# Required work
Repeat every entry exactly. Pictures stay out.

# Exercise input
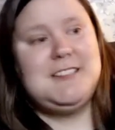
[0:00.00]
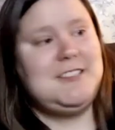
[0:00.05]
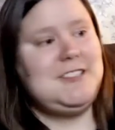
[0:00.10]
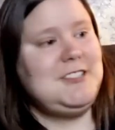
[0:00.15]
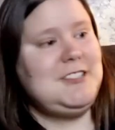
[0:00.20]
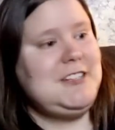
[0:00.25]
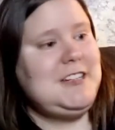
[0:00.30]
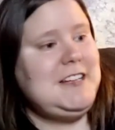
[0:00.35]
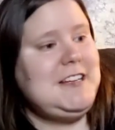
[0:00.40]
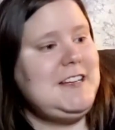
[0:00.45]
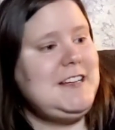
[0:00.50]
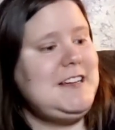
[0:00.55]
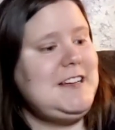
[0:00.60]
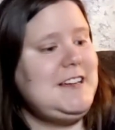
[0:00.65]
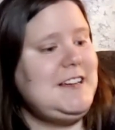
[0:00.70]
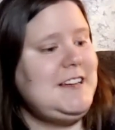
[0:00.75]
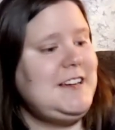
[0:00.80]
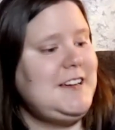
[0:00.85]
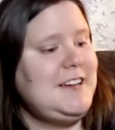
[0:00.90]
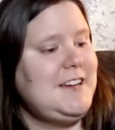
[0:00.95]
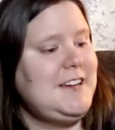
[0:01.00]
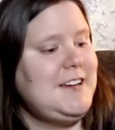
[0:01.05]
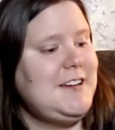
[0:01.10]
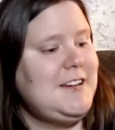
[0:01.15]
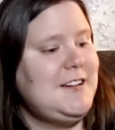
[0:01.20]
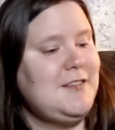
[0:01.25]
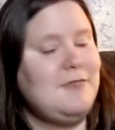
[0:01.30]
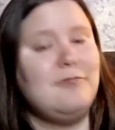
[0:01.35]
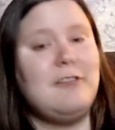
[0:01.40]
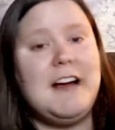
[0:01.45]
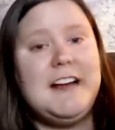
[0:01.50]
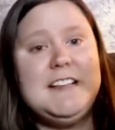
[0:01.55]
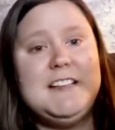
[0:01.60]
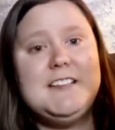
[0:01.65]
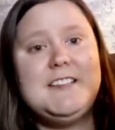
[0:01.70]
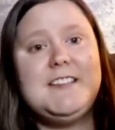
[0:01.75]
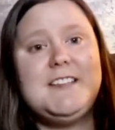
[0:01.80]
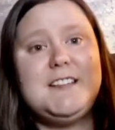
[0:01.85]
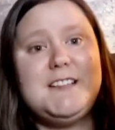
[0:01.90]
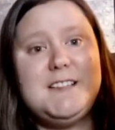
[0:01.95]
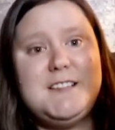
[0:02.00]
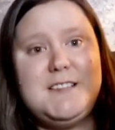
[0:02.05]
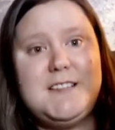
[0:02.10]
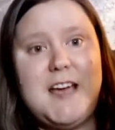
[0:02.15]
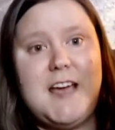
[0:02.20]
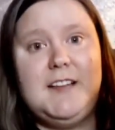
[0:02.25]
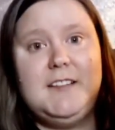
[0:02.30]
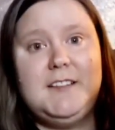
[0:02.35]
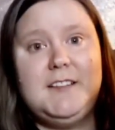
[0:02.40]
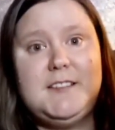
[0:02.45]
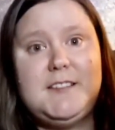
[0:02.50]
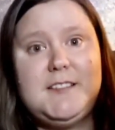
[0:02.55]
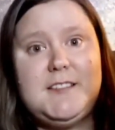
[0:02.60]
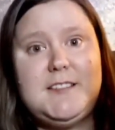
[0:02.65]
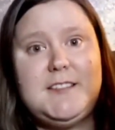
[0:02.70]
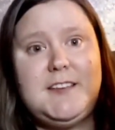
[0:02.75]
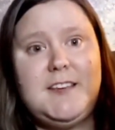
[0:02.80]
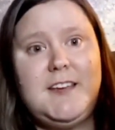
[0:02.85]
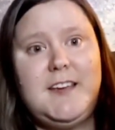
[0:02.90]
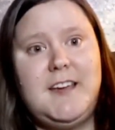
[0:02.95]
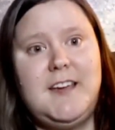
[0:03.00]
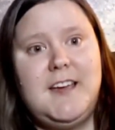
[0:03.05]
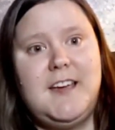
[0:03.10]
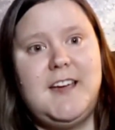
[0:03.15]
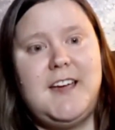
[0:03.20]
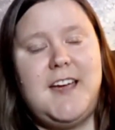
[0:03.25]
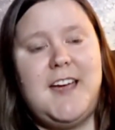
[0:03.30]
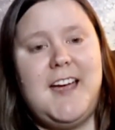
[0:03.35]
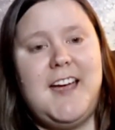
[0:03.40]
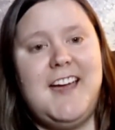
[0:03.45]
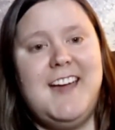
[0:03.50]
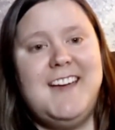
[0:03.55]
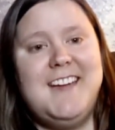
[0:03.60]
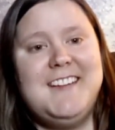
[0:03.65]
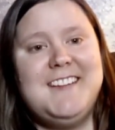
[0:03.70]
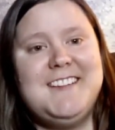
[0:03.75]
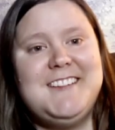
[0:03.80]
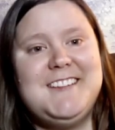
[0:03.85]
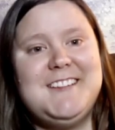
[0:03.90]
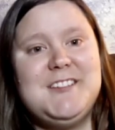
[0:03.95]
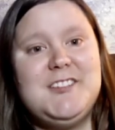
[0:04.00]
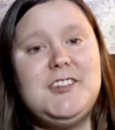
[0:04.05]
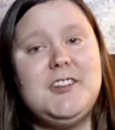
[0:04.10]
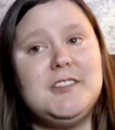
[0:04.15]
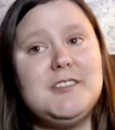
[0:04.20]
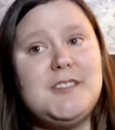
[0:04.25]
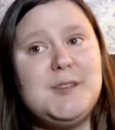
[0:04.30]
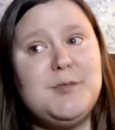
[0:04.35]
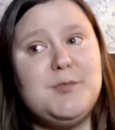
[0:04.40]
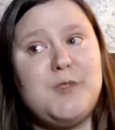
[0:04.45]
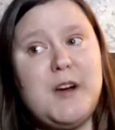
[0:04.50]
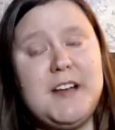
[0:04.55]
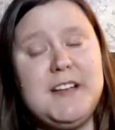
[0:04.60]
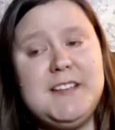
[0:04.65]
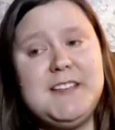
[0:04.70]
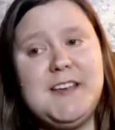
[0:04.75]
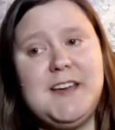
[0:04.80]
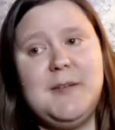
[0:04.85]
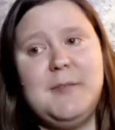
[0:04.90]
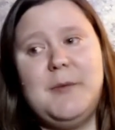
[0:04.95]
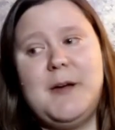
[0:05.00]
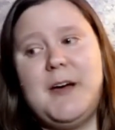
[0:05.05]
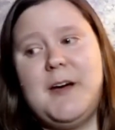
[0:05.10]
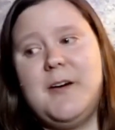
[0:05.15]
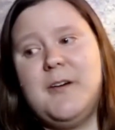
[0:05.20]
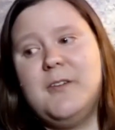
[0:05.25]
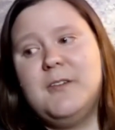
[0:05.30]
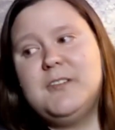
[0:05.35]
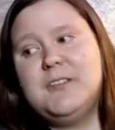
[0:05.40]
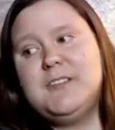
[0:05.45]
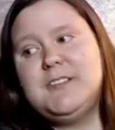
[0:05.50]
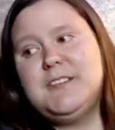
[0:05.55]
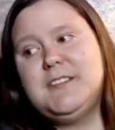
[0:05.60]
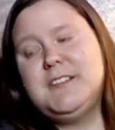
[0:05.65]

she writes dense. And she also writes about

# Solution to this task
[0:00.00]
[0:00.05]
[0:00.10]
[0:00.15]
[0:00.20]
[0:00.25]
[0:00.30]
[0:00.35]
[0:00.40]
[0:00.45]
[0:00.50]
[0:00.55]
[0:00.60]
[0:00.65]
[0:00.70]
[0:00.75]
[0:00.80]
[0:00.85]
[0:00.90]
[0:00.95]
[0:01.00]
[0:01.05]
[0:01.10]
[0:01.15]
[0:01.20]
[0:01.25]
[0:01.30]
[0:01.35]
[0:01.40]
[0:01.45]
[0:01.50]
[0:01.55]
[0:01.60]
[0:01.65]
[0:01.70]
[0:01.75]
[0:01.80]
[0:01.85]
[0:01.90]
[0:01.95]
[0:02.00]
[0:02.05]
[0:02.10]
[0:02.15]
[0:02.20]
[0:02.25]
[0:02.30]
[0:02.35]
[0:02.40]
[0:02.45]
[0:02.50]
[0:02.55]
[0:02.60]
[0:02.65]
[0:02.70]
[0:02.75]
[0:02.80]
[0:02.85]
[0:02.90]
[0:02.95]
[0:03.00]
[0:03.05]
[0:03.10]
[0:03.15]
[0:03.20]
[0:03.25]
[0:03.30]
[0:03.35]
[0:03.40]
[0:03.45]
[0:03.50]
[0:03.55]
[0:03.60]
[0:03.65]
[0:03.70]
[0:03.75]
[0:03.80]
[0:03.85]
[0:03.90]
[0:03.95]
[0:04.00]
[0:04.05]
[0:04.10]
[0:04.15]
[0:04.20]
[0:04.25]
[0:04.30]
[0:04.35]
[0:04.40]
[0:04.45]
[0:04.50]
[0:04.55]
[0:04.60]
[0:04.65]
[0:04.70]
[0:04.75]
[0:04.80]
[0:04.85]
[0:04.90]
[0:04.95]
[0:05.00]
[0:05.05]
[0:05.10]
[0:05.15]
[0:05.20]
[0:05.25]
[0:05.30]
[0:05.35]
[0:05.40]
[0:05.45]
[0:05.50]
[0:05.55]
[0:05.60]
[0:05.65]

she writes dense. And she also writes about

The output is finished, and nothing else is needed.